--- Information shown Enclosed Below ---

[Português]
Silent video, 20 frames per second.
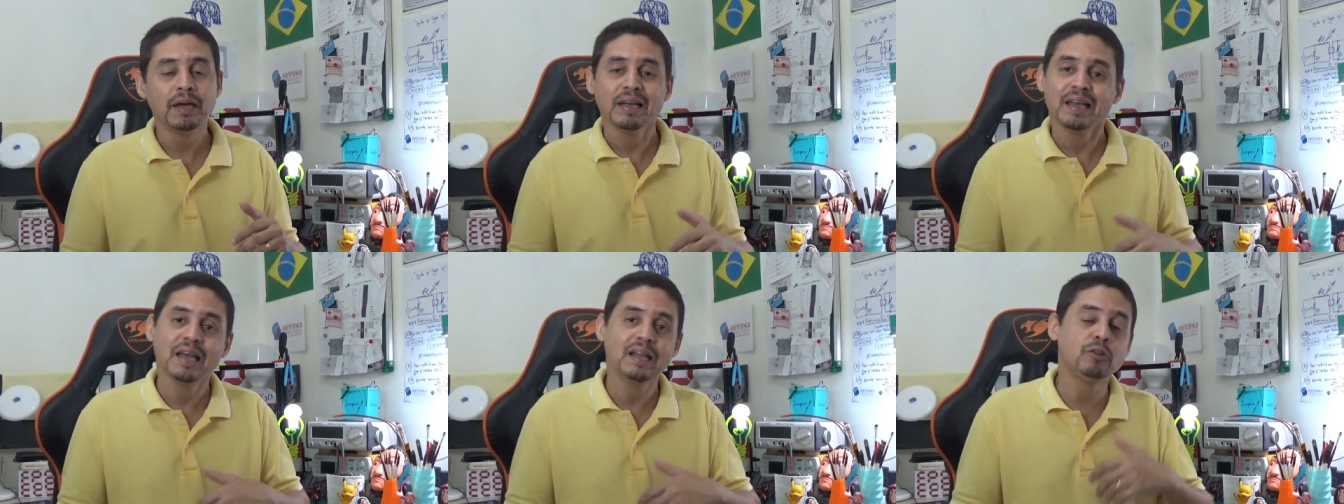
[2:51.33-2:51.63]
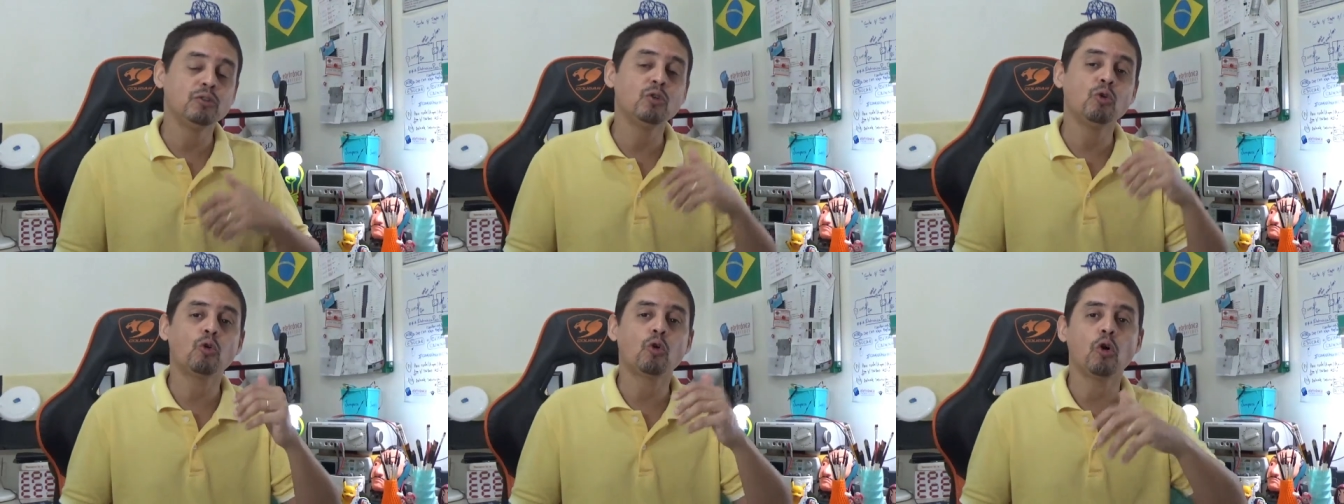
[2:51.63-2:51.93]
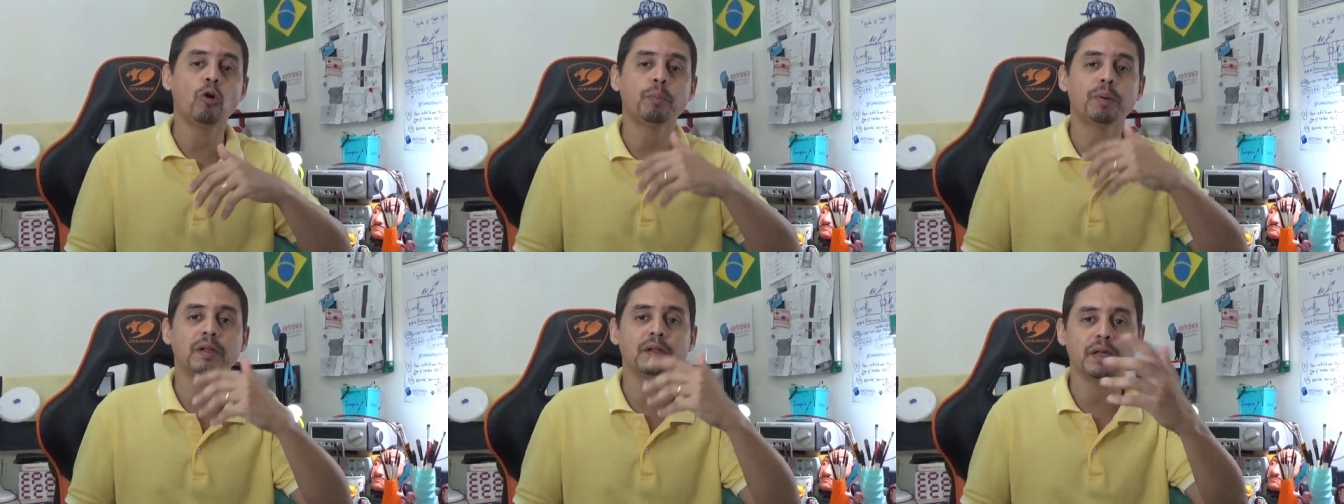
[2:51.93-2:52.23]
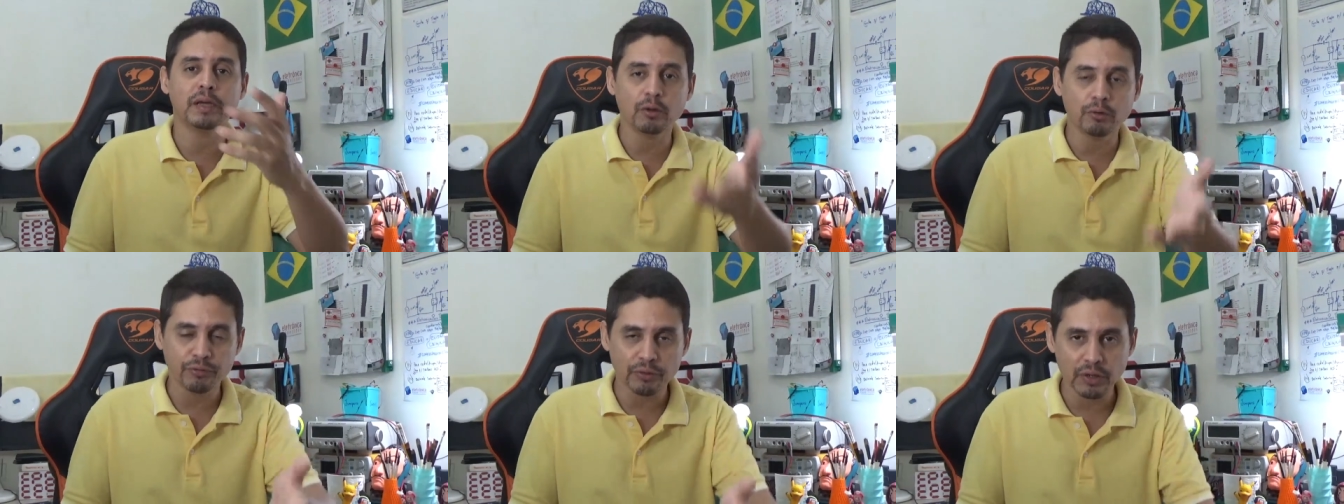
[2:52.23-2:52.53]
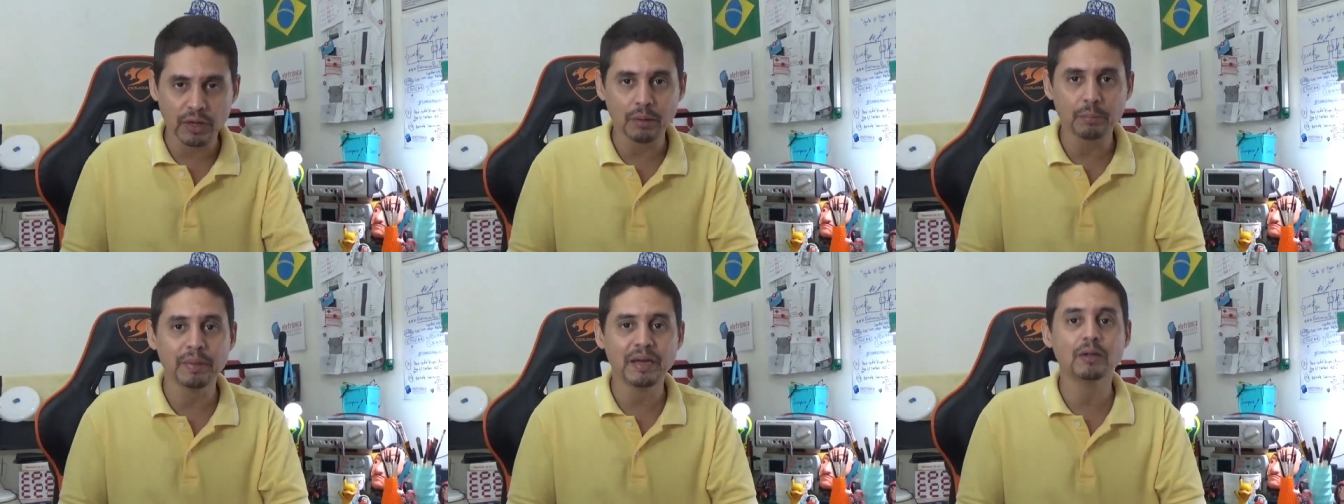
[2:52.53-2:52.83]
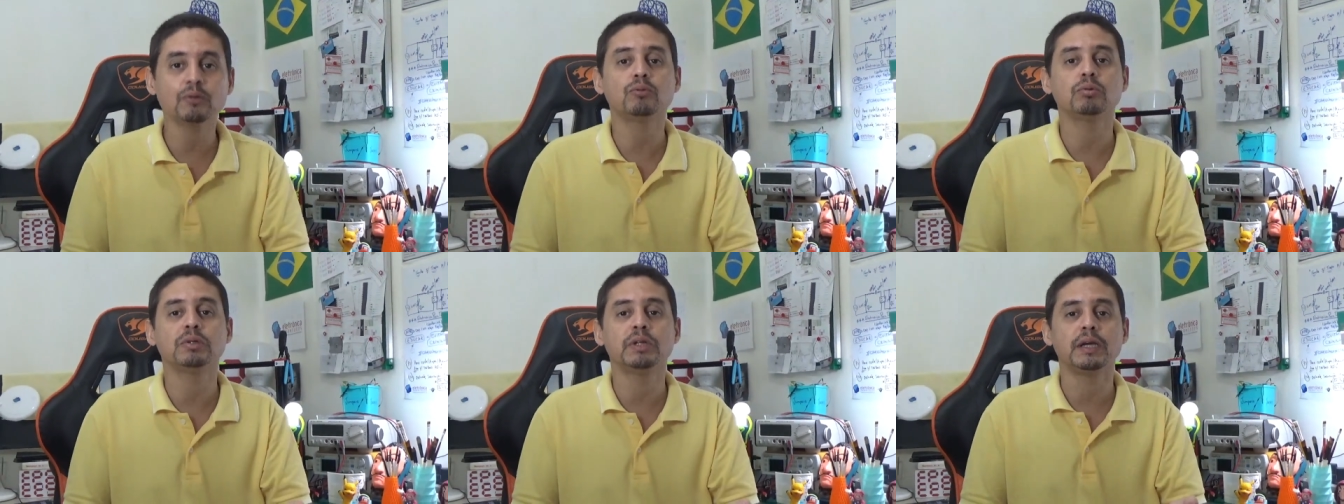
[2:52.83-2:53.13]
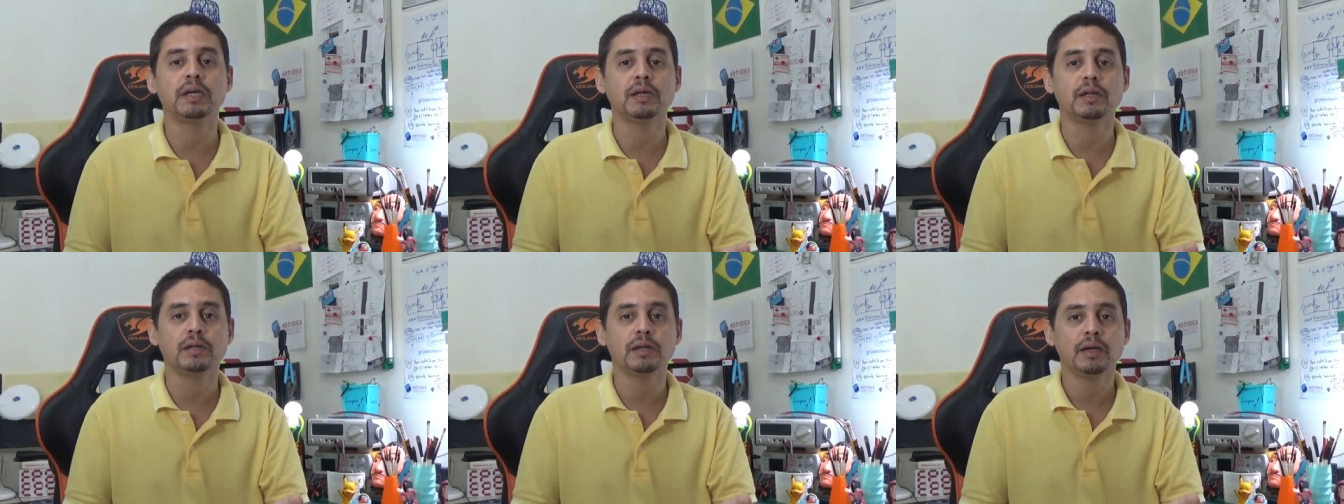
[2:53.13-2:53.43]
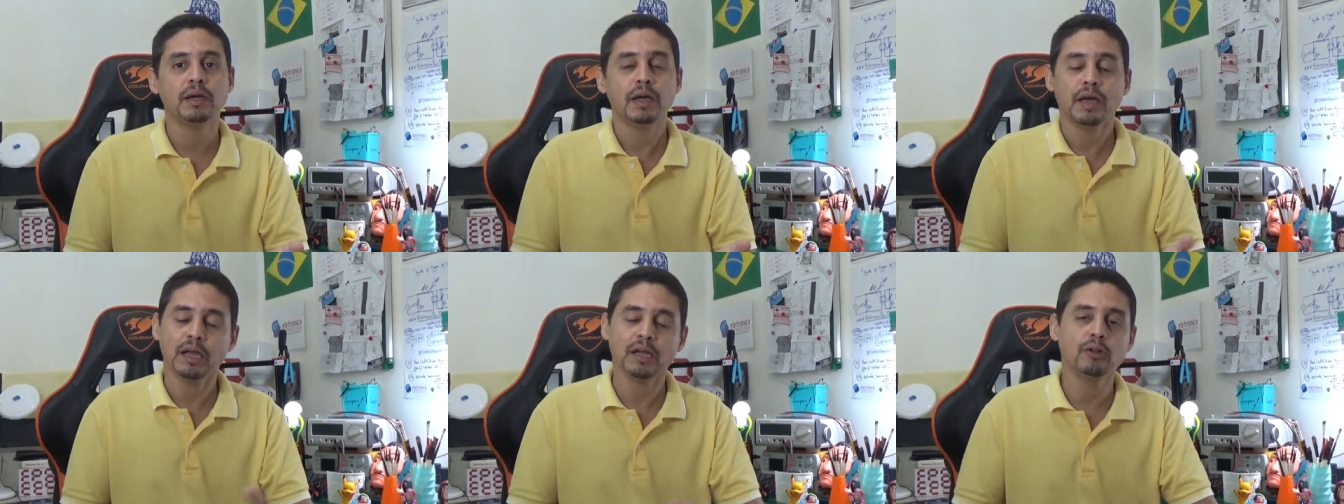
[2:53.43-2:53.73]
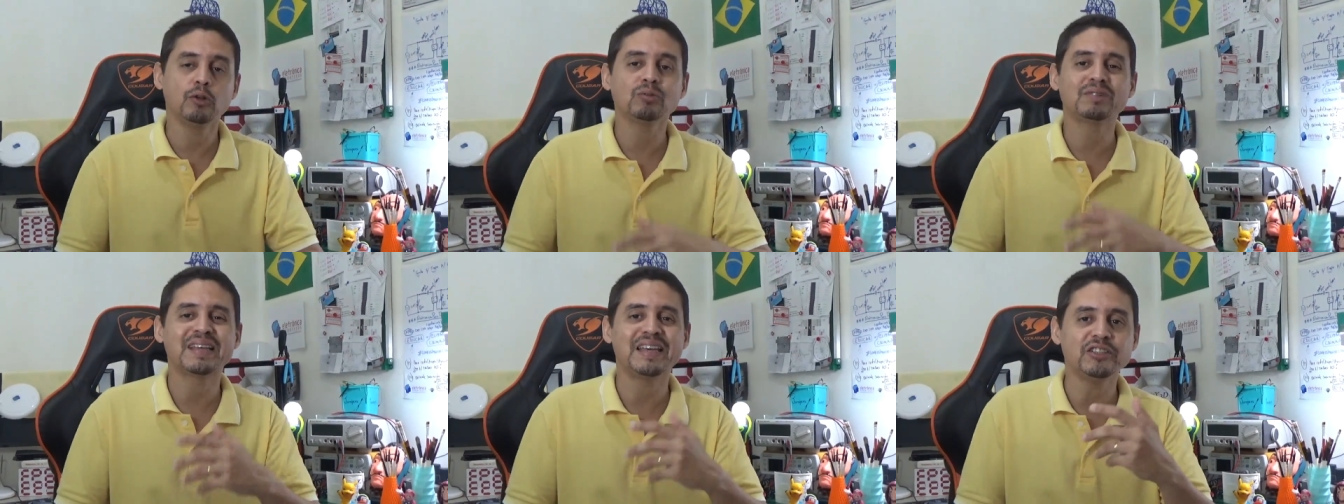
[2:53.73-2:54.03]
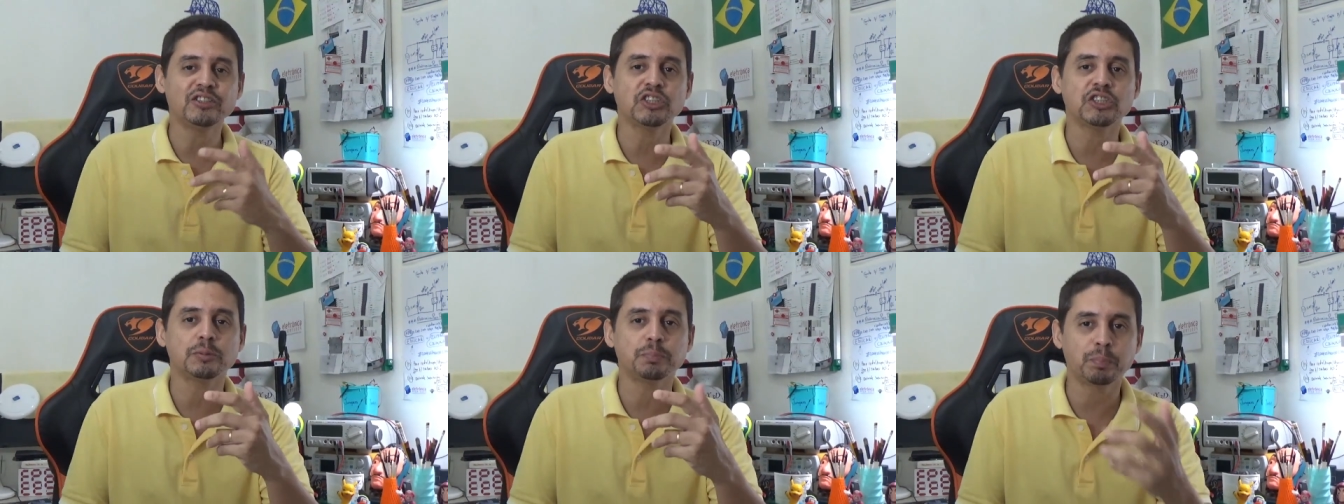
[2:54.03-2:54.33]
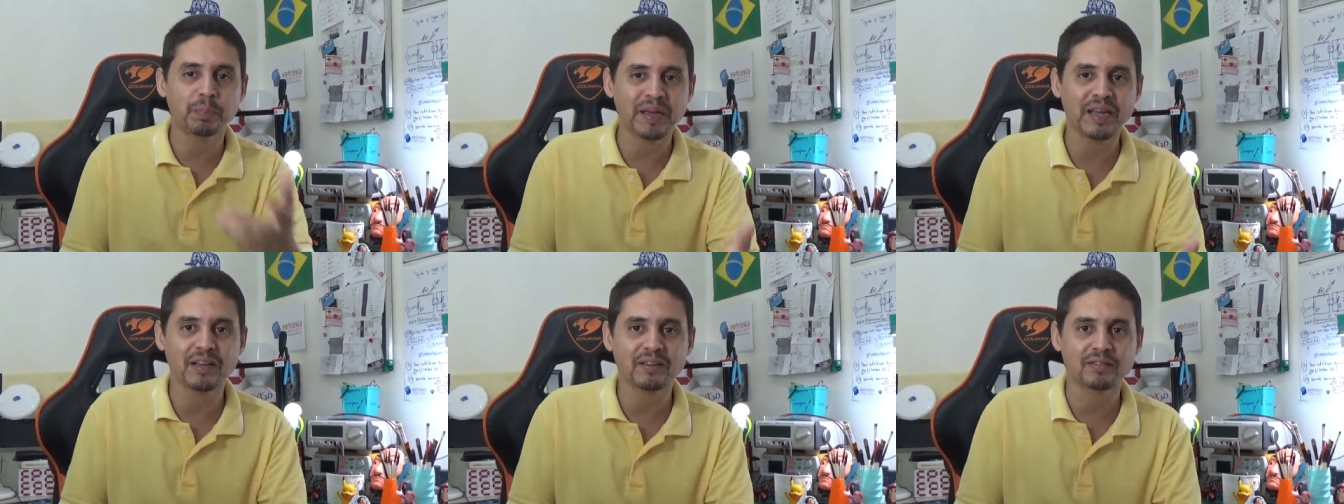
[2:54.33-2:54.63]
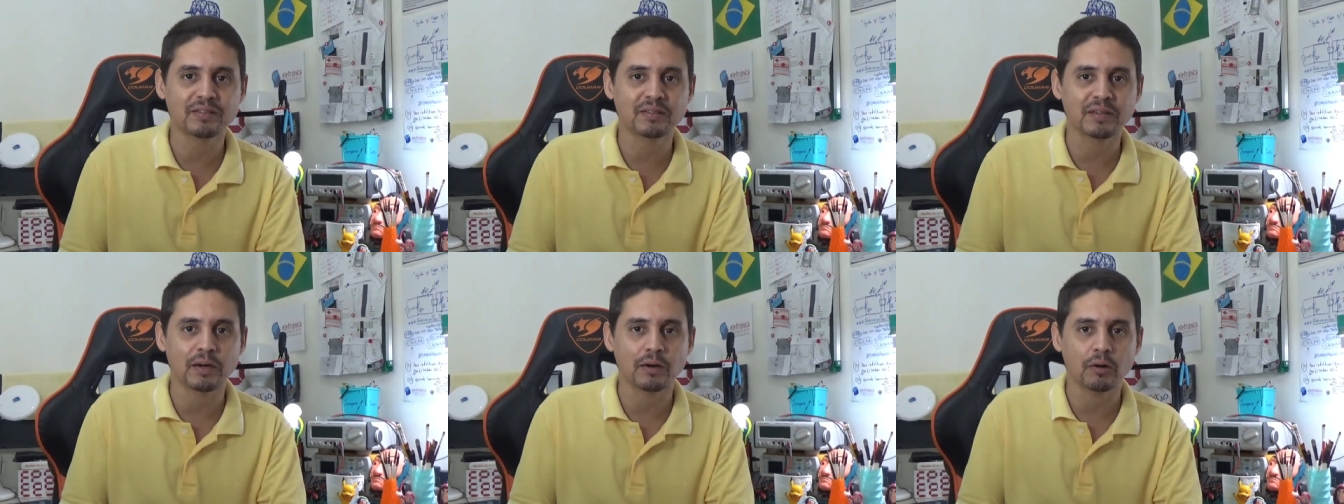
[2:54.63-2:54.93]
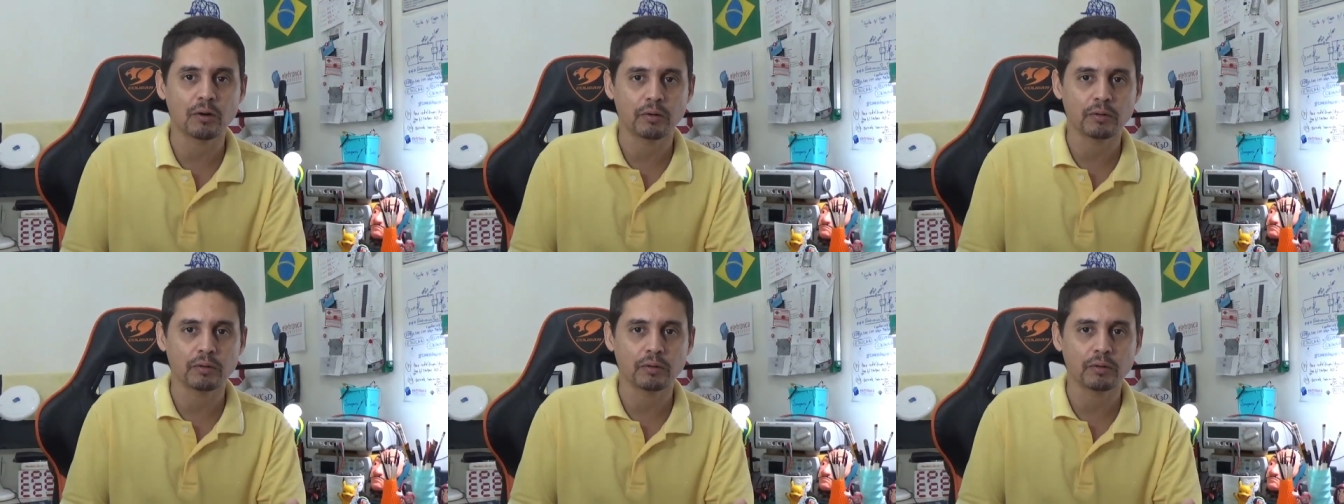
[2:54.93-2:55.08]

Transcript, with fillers: Ele não compra nem o filamento dele. Ele não tem despesa,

--- End of Enclosed Information shown ---

### What you will do
Leaving every image behind, repeat the data in full and exactly.

### Solution to this problem
[Português]
Silent video, 20 frames per second.
[2:51.33-2:51.63]
[2:51.63-2:51.93]
[2:51.93-2:52.23]
[2:52.23-2:52.53]
[2:52.53-2:52.83]
[2:52.83-2:53.13]
[2:53.13-2:53.43]
[2:53.43-2:53.73]
[2:53.73-2:54.03]
[2:54.03-2:54.33]
[2:54.33-2:54.63]
[2:54.63-2:54.93]
[2:54.93-2:55.08]

Transcript, with fillers: Ele não compra nem o filamento dele. Ele não tem despesa,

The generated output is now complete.